If you're like I was a decade ago, or like most people are when they first start thinking about these issues, then just about now you should be puzzled about something you hadn't thought through before.
We live in a world that celebrates "property". I am one of those celebrants. I believe in the value of property in general, and I also believe in the value of that weird form of property that lawyers call "intellectual property" A large, diverse society cannot survive without property, a large, diverse, and modern society cannot flourish without intellectual propertyy.
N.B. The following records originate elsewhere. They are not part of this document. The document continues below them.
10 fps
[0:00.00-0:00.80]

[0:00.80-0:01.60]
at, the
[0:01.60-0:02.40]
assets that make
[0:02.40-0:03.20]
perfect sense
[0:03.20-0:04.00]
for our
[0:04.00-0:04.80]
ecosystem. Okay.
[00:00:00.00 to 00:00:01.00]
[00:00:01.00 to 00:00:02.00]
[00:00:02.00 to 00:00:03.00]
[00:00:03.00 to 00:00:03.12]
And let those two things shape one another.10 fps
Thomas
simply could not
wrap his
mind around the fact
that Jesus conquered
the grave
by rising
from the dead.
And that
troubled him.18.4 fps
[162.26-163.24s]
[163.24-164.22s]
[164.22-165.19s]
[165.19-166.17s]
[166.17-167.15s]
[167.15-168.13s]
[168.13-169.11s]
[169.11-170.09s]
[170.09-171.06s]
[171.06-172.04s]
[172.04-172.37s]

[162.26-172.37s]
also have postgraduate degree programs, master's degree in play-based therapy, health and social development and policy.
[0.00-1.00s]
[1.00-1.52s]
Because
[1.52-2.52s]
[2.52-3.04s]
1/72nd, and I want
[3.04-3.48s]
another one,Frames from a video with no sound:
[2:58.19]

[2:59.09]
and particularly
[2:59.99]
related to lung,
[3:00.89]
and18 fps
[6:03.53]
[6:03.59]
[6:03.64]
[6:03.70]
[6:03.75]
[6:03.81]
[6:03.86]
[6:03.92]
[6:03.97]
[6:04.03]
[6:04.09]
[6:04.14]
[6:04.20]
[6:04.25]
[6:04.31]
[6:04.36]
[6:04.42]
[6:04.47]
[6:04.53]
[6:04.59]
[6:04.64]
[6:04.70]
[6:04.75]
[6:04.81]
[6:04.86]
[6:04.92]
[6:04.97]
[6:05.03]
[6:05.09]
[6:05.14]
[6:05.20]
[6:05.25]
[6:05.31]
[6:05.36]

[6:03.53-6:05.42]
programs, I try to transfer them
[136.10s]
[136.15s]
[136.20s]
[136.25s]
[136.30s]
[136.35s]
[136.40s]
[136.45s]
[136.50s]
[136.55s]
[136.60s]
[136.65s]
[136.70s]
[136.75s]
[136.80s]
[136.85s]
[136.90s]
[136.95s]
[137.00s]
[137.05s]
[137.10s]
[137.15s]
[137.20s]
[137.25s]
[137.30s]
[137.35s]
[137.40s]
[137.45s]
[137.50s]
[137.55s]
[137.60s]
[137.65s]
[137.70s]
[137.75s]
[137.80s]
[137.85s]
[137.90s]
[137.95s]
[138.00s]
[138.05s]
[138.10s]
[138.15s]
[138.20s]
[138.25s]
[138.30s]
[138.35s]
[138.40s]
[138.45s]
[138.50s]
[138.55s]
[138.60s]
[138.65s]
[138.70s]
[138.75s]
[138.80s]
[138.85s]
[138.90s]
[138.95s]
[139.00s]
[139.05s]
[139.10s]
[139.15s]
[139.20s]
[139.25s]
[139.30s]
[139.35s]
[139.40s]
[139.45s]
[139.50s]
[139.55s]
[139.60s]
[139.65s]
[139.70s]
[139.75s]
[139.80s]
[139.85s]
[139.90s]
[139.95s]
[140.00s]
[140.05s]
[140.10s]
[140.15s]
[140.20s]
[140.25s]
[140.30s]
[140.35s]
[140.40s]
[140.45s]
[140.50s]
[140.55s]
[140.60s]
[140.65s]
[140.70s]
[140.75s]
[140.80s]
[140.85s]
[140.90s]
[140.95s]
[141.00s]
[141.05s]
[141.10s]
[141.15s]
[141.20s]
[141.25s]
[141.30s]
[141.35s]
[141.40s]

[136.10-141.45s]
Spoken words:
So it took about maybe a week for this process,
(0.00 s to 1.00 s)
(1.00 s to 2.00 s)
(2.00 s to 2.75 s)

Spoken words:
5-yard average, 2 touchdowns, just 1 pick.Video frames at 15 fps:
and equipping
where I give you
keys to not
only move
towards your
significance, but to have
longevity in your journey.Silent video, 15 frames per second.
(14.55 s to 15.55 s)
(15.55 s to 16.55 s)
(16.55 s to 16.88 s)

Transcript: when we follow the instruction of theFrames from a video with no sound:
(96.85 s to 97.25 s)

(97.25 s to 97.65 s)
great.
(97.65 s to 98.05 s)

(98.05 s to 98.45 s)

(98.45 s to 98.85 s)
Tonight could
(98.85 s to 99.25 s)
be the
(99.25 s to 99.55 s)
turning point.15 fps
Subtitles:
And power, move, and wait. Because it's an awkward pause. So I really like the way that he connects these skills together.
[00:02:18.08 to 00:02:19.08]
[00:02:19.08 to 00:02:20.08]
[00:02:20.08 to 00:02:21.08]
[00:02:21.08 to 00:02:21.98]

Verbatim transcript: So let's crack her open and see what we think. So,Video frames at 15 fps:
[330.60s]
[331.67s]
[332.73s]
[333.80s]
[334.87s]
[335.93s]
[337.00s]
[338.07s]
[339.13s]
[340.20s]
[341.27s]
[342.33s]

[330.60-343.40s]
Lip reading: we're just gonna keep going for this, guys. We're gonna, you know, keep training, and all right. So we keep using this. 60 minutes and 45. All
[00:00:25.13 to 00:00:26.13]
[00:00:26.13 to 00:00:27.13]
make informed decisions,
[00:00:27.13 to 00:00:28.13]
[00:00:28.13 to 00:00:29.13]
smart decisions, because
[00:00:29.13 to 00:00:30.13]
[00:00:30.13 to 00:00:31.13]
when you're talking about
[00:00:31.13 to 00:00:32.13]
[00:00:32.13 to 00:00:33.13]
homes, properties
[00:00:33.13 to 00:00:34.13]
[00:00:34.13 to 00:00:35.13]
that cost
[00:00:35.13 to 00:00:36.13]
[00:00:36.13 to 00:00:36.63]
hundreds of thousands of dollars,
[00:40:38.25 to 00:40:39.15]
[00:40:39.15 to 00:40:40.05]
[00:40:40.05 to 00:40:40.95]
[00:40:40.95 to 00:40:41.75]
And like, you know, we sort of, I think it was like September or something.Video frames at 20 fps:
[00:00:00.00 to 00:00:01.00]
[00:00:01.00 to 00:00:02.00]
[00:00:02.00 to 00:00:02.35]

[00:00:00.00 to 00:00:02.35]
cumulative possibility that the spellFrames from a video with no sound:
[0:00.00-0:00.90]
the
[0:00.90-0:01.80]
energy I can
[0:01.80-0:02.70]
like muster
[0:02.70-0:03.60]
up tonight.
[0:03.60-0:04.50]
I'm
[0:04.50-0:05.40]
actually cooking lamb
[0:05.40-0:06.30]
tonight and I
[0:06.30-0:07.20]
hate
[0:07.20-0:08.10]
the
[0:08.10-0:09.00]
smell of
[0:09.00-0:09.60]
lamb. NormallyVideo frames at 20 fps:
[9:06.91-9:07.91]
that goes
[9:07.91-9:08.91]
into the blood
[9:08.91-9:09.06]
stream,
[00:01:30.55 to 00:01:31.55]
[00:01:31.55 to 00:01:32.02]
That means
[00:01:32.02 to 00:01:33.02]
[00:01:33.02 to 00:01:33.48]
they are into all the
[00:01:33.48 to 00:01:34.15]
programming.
But it takes a second's reflection to realize that there is plenty of value out there that "property" doesn't capture. I didn't mean "money can't buy you love" but rather, value that is plainly part of a process of production, including commercial as well as noncommercial production. If Disney animators had stolen a set of pencils to draw Steamboat Willie, we'd have no hesitation in condemning that taking as wrong even though trivial, even if unnoticed. Yet there was nothing wrong, at least under the law of the day, with Disney's taking from Buster Keaton or from The Brother's Grimm. There was nothing wrong with the taking from Keaton because Disney's use would have been considered "fair". There was nothing wrong with the taking from the Grimms because the Grimms' work was in the public domain.
Thus even though the things that Disney took or more generally, the things taken by anyone exercising Walt Disney creativity are valuable, our tradition does not treat those takings as wrong. Some things remain free for the taking within a free culture, and that freedom is good.